Recht mit Anwalt - Die Verteidigung des Hasen

 

"Ich weiß von nichts." Diese Verteidigung wird zwar voraussichtlich nur in seltensten Fällen zu einem kompletten Freispruch führen, kann aber zumindest zu einer Strafmilderung verhelfen. Im Strafrecht wird zwischen Tatbestandsirrtum (§ 16 StGB) und Verbotsirrtum (§17 StGB) unterschieden.

 

Ein relevanter Tatbestandsirrtum liegt zum Beispiel vor, wenn ein Jäger auf ein vermeintliches Wild schießt, es sich dabei jedoch in Wirklichkeit um einen Menschen handelt, der verletzt wird. Dann liegt dem Täter jedenfalls keine vorsätzliche Körperverletzung zur Last, sondern allenfalls eine fahrlässige. Der Tatbestandsirrtum lässt den Vorsatz entfallen.

 

Beim Verbotsirrtum fehlt dem Täter die Einsicht, Unrecht zu tun, weil er das geltende Recht verkennt.
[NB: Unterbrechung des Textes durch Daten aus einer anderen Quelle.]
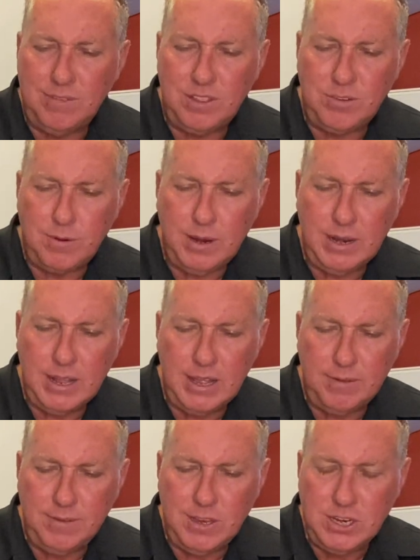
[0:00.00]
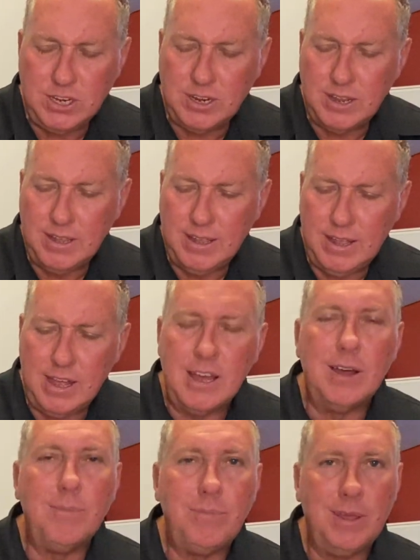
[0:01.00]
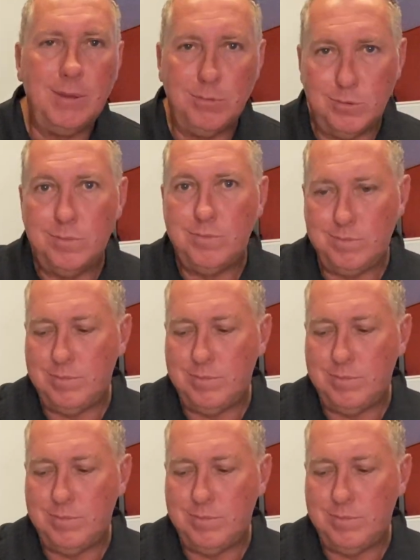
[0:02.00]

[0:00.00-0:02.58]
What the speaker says: to 3.5 inch, they willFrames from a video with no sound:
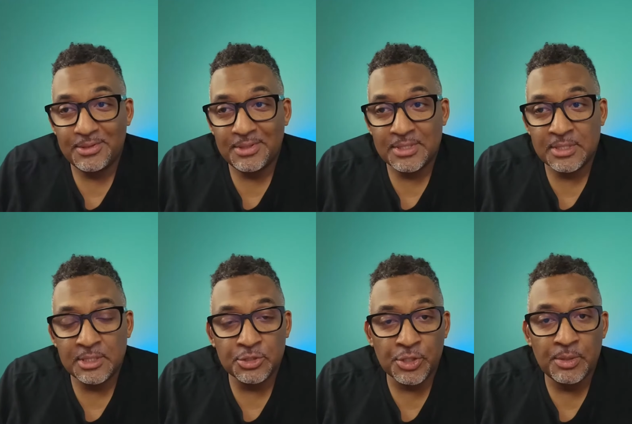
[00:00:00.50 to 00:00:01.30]
is
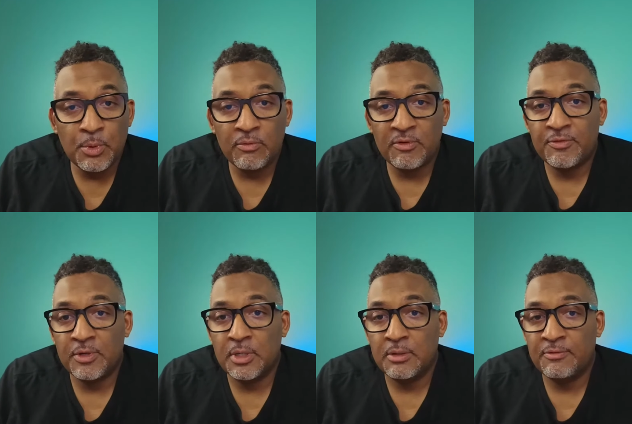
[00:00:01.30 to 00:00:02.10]
the dream over
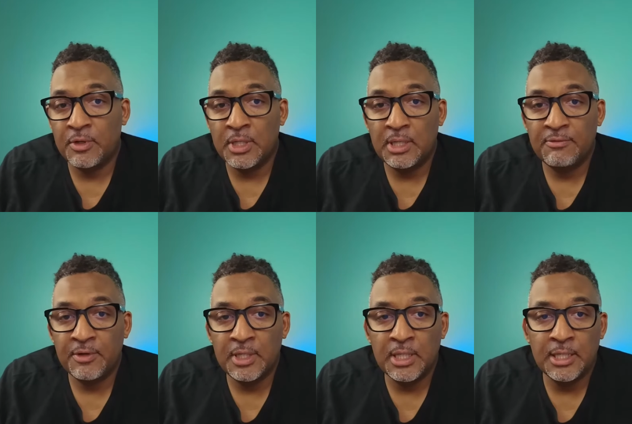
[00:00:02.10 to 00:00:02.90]
for
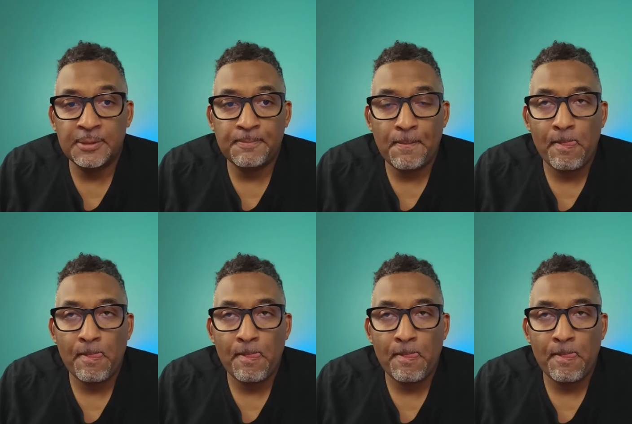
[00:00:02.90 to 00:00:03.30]
Elaine.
Hier unterscheidet das Strafgesetzbuch wiederum zwischen unvermeidbarem und vermeidbarem Verbotsirrtum. Ein unvermeidbarer Verbotsirrtum, der die Schuld entfallen lässt, kommt bei unseren strengen Richtern in der Praxis so gut wie nicht vor, deshalb gibt es dafür auch kein Beispiel. Denn Recht und Gesetz muss jeder kennen, auch wenn die Rechtslage gar nicht eindeutig ist, und wer da etwas falsch macht, der ist dieses Risiko eingegangen, also war der Irrtum vermeidbar.

 

Aber auch ein vermeidbarer Verbotsirrtum ist vom Gericht zu beachten und kann zu einer ordentlichen Strafmilderung nach § 49 StGB führen.